Kalimat (jawaban) orang sakit itu bisa saja diubah menjadi: "Tuhan, aku begini karena tidak ada yang kasih perhatian sama aku lagi."
Atau, "Ini salahmu Tuhan, aku udah jomblo selama 18 tahun! Jadinya hidupku kesepian dan berantakan...".
Bisa juga, "Aku gak pernah dikasih kesempatan oleh-Mu. Tiap aku berusaha, selalu gagal. Setiap aku mencoba, aku selalu berakhir dengan perasaan kecewa."

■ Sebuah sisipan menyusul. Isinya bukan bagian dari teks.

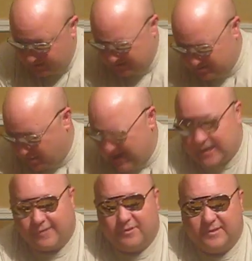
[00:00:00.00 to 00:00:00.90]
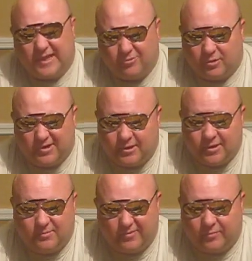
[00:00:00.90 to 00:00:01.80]
dry everything really
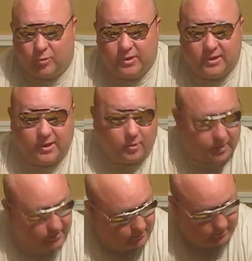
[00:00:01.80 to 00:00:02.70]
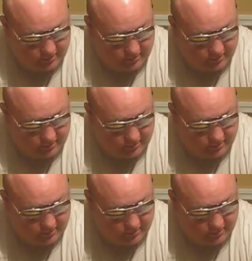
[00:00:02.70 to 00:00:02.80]
good before you do it.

Padahal pertanyaan Tuhan Yesus saat menyapa sangat sederhana: "Maukah engkau sembuh?".
Tapi bisa jadi gak semua orang mau sembuh. Karena mungkin orang-orang yang seperti ini berpikir: "Kalau luka batinku sembuh, gak ada lagi yang bisa aku persalahkan atas sikap kasarku karena aku pernah disakiti... tidak ada lagi yang bisa membenarkan perangai burukku sebab orangtuaku bercerai sejak aku kecil... gak ada lagi alasan untuk membela diri kalau aku sinis pada kehidupan akibat trauma masa laluku... bukankah selama ini perilaku aku selalu dimaklumi karena orang-orang tahu bahwa aku punya luka batin dari masa laluku? Dan itu selalu berhasil untuk membela diri atas sikap-sikap burukku."

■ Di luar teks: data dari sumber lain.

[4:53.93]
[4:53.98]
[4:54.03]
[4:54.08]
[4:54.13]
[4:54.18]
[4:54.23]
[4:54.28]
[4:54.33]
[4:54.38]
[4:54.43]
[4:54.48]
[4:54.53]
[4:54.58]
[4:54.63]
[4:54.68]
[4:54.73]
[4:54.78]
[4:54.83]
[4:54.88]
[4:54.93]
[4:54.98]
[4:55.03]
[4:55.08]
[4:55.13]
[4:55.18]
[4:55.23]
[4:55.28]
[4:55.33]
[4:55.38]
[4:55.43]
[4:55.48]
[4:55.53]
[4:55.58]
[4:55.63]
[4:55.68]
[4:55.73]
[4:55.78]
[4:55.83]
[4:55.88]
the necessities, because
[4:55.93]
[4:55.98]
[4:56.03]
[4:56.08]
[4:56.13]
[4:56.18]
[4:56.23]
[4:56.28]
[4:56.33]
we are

Tetapi timbul pertanyaan baru: Mau sampai kapan bertahan di situasi itu; bertahan hidup dengan luka/trauma masa lalu?.
Ada sebuah cerita yang diceritakan Kapten Howard sebelum kematiannya:
"Suatu ketika saat berjalan di pedesaan, seorang turis melihat seseorang di kejauhan menunggangi kuda yang sangat liar. Ia sangat kagum dengan penunggangnya karena bisa menaiki kuda liar tersebut. Ketika penunggang kuda itu melintas di depannya, turis itu berteriak: 'Hei... kau hebat sekali bisa menunggangi kuda liar itu. Kamu hendak membawanya ke mana?'.
Penunggang kuda itu pun menjawabnya juga dengan berteriak sebab seketika ia sudah menjauh: 'Aku tidak tahu! Tanya saja kuda ini...'.
Kapten Howard yang tahu kondisi detektif Mike Lowrey melanjutkan: "Kuda itu simbol trauma, luka batin, kepahitan hati, akibat masa lalu yang kelam. Saat kamu menceritakannya pada orang lain, atau buat seseorang yang tahu masa lalumu, mungkin dirimu akan dianggap hebat karena bisa hidup dengan 'menunggangi kuda' itu. Tapi pertanyaannya: apakah hidupmu saat ini masih dikendalikan 'kuda' itu? Atau lebih parah, kamu tidak sadar sedang menunggangi 'kuda' itu yang mungkin akan membawamu berlari ke tepi jurang dan terjun bersama-sama ke dalamnya?".
Masihkah kita mau terperangkap pada muslihat Iblis? Kenyataannya ia (Iblis) ada dan selalu berusaha mengalihkan perhatianmu dari tangan Tuhan Yesus yang selalu terulur padamu setiap hari.
Maukah engkau menyambut uluran Tangan Kasih itu? Maukah engkau menyambut perubahan dalam hidupmu setelah disembuhkan oleh-Nya?
"Tidak ada kesehatan, tanpa kesehatan jiwa." (dr. Jiemi Ardian, Sp.KJ)
Hari ini, jika Dia meninggalkan pertanyaan ini di benakmu: "Maukah engkau sembuh...?", apa jawabmu?